▶ Exercise prompt: The required output is the exact run of lines below that opens at the line with "[00:08:34.07 to 00:08:35.14]" and closes at the line with "[00:08:46.87 to 00:08:47.94]".

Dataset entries
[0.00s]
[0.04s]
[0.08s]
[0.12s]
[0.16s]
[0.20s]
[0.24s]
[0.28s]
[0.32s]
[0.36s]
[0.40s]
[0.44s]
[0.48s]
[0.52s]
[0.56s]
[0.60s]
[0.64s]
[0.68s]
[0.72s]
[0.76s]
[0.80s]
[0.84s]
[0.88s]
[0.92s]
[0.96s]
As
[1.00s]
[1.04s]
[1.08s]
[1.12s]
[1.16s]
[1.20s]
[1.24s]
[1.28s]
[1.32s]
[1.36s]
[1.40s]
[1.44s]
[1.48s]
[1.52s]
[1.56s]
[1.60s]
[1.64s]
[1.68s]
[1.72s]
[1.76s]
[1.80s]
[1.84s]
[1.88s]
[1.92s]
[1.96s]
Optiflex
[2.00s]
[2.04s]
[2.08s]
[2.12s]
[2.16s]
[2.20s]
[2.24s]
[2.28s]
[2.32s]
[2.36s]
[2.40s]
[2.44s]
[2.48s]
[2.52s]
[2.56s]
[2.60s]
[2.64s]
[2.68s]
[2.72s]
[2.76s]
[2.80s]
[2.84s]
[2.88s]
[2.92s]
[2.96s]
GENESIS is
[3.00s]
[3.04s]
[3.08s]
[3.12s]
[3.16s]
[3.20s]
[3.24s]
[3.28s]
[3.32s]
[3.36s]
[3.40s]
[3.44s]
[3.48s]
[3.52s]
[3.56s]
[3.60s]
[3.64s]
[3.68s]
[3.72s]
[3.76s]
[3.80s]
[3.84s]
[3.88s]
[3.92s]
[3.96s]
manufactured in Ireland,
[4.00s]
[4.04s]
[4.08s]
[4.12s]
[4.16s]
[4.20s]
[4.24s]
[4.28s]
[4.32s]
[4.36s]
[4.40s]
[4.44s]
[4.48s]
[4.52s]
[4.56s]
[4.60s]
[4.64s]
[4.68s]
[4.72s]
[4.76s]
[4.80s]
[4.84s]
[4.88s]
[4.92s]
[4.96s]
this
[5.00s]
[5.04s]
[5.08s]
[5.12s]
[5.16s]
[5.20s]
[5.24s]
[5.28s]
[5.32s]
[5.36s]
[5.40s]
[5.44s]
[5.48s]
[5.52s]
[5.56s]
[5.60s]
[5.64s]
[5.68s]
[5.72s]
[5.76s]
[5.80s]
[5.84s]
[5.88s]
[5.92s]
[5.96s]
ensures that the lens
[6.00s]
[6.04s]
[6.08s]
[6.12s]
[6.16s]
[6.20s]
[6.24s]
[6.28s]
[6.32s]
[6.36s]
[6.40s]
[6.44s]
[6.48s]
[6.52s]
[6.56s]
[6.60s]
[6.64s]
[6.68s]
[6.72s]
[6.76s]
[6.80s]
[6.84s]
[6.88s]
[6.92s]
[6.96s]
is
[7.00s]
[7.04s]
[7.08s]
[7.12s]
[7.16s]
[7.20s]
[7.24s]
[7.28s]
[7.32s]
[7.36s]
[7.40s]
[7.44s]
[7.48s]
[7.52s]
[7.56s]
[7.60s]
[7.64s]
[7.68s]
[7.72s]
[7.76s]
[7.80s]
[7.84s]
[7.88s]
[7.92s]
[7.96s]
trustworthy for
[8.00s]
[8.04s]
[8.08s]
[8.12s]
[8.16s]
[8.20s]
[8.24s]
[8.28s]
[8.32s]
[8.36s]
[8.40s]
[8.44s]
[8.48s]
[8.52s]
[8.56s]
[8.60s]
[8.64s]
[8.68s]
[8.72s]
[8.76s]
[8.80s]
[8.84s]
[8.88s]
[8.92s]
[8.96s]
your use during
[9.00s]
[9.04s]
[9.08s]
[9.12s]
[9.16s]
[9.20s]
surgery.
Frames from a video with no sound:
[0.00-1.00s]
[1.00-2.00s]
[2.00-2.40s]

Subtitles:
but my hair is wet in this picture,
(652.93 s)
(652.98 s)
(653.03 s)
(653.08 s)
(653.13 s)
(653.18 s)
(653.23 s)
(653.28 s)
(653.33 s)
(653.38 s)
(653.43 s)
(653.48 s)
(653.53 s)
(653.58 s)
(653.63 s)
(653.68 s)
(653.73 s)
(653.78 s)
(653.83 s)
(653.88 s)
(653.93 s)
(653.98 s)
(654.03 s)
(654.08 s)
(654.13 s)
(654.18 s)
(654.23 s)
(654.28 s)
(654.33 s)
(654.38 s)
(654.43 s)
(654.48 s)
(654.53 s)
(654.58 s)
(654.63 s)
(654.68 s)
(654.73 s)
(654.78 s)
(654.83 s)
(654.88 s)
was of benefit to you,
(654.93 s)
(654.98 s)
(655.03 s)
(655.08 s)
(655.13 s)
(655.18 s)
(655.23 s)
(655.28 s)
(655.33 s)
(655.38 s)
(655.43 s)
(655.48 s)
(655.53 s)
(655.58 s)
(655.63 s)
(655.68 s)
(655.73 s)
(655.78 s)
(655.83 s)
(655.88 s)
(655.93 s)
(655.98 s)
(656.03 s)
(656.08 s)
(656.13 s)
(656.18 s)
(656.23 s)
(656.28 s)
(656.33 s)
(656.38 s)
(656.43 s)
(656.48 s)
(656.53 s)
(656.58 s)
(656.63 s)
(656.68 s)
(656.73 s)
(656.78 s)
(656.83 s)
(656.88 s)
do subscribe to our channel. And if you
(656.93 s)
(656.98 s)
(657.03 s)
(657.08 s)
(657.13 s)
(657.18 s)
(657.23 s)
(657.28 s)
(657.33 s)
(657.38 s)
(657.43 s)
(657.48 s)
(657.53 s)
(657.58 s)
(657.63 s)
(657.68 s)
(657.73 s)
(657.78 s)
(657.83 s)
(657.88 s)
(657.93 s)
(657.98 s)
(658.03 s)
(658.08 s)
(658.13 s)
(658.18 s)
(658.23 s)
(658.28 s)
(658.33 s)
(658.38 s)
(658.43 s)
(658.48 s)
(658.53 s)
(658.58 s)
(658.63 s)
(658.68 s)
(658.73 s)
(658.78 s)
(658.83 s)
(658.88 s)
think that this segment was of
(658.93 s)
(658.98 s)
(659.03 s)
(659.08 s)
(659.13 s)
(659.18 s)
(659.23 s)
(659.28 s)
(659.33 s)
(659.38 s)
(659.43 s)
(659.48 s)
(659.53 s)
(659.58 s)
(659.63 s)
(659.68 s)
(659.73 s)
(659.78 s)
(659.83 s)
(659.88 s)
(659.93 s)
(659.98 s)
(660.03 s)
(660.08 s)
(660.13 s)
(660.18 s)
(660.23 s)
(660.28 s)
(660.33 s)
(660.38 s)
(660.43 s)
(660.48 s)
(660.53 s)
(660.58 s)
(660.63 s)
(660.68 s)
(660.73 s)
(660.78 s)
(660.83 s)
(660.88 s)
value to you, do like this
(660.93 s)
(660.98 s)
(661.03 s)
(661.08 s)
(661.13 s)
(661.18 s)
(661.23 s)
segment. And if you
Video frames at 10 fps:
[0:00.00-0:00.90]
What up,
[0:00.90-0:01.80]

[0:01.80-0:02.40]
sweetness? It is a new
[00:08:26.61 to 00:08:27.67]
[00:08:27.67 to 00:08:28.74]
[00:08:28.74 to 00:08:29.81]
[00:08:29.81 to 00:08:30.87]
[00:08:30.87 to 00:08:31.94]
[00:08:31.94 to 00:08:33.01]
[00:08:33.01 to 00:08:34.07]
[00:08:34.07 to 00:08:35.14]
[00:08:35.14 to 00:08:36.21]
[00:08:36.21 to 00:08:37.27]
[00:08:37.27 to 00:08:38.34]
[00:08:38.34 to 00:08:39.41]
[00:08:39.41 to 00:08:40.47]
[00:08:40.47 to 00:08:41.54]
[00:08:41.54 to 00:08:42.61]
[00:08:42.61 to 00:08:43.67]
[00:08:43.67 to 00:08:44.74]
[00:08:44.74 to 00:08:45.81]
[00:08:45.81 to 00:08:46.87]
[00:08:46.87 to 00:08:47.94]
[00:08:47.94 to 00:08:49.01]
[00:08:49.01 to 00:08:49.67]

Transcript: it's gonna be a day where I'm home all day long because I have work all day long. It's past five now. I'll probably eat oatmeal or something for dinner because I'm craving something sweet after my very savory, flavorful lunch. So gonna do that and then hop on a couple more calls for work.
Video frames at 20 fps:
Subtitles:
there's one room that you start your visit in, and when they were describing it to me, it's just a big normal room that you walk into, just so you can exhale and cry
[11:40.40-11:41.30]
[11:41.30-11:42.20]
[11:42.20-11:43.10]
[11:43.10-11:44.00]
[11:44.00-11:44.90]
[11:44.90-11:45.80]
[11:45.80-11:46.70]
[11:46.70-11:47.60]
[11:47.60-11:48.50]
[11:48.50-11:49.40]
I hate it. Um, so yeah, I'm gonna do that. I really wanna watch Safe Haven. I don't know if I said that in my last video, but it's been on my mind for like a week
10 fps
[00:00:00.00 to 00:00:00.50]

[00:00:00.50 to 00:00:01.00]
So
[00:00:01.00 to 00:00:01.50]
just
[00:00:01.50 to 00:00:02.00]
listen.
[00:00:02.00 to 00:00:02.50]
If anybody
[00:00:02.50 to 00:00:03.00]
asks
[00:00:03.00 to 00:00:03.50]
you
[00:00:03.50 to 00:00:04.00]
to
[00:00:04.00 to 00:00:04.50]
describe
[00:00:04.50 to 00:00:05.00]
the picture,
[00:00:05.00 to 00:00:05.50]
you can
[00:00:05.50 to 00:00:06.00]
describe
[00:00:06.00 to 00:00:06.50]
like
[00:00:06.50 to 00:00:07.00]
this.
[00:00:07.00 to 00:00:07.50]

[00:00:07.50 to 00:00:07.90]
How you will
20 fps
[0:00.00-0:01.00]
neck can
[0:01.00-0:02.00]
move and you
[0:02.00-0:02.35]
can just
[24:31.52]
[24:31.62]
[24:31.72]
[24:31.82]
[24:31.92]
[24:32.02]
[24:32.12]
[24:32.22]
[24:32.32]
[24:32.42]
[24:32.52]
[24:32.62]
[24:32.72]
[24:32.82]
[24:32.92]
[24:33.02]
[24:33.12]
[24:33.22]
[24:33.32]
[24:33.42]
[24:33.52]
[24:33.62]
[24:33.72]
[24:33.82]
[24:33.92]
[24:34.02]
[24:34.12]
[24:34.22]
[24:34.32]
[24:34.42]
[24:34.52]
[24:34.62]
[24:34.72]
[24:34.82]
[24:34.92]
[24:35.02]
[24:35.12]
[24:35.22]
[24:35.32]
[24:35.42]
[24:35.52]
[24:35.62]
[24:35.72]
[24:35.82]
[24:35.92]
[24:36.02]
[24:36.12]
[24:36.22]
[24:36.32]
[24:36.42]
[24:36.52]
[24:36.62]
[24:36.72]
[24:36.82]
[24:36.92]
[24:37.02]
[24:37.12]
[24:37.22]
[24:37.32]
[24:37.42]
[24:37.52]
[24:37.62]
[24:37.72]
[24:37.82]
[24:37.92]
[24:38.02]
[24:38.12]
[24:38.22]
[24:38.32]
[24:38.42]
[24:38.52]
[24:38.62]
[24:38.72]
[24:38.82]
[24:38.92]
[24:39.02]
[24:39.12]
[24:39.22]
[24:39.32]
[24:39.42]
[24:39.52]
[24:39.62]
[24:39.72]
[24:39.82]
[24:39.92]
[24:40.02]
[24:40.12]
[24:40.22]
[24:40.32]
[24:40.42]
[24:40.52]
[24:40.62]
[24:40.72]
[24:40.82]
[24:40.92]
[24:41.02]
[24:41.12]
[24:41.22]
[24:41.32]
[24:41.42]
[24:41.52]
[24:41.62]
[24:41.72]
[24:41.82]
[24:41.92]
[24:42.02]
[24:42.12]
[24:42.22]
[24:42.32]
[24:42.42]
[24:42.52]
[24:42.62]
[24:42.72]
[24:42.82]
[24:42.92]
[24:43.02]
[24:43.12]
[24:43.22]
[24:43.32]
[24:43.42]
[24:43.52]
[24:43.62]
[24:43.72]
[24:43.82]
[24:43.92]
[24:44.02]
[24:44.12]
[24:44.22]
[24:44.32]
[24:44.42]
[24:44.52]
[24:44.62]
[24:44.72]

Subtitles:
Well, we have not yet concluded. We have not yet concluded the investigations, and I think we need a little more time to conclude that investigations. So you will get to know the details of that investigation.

▶ Output for this exercise:
[00:08:34.07 to 00:08:35.14]
[00:08:35.14 to 00:08:36.21]
[00:08:36.21 to 00:08:37.27]
[00:08:37.27 to 00:08:38.34]
[00:08:38.34 to 00:08:39.41]
[00:08:39.41 to 00:08:40.47]
[00:08:40.47 to 00:08:41.54]
[00:08:41.54 to 00:08:42.61]
[00:08:42.61 to 00:08:43.67]
[00:08:43.67 to 00:08:44.74]
[00:08:44.74 to 00:08:45.81]
[00:08:45.81 to 00:08:46.87]
[00:08:46.87 to 00:08:47.94]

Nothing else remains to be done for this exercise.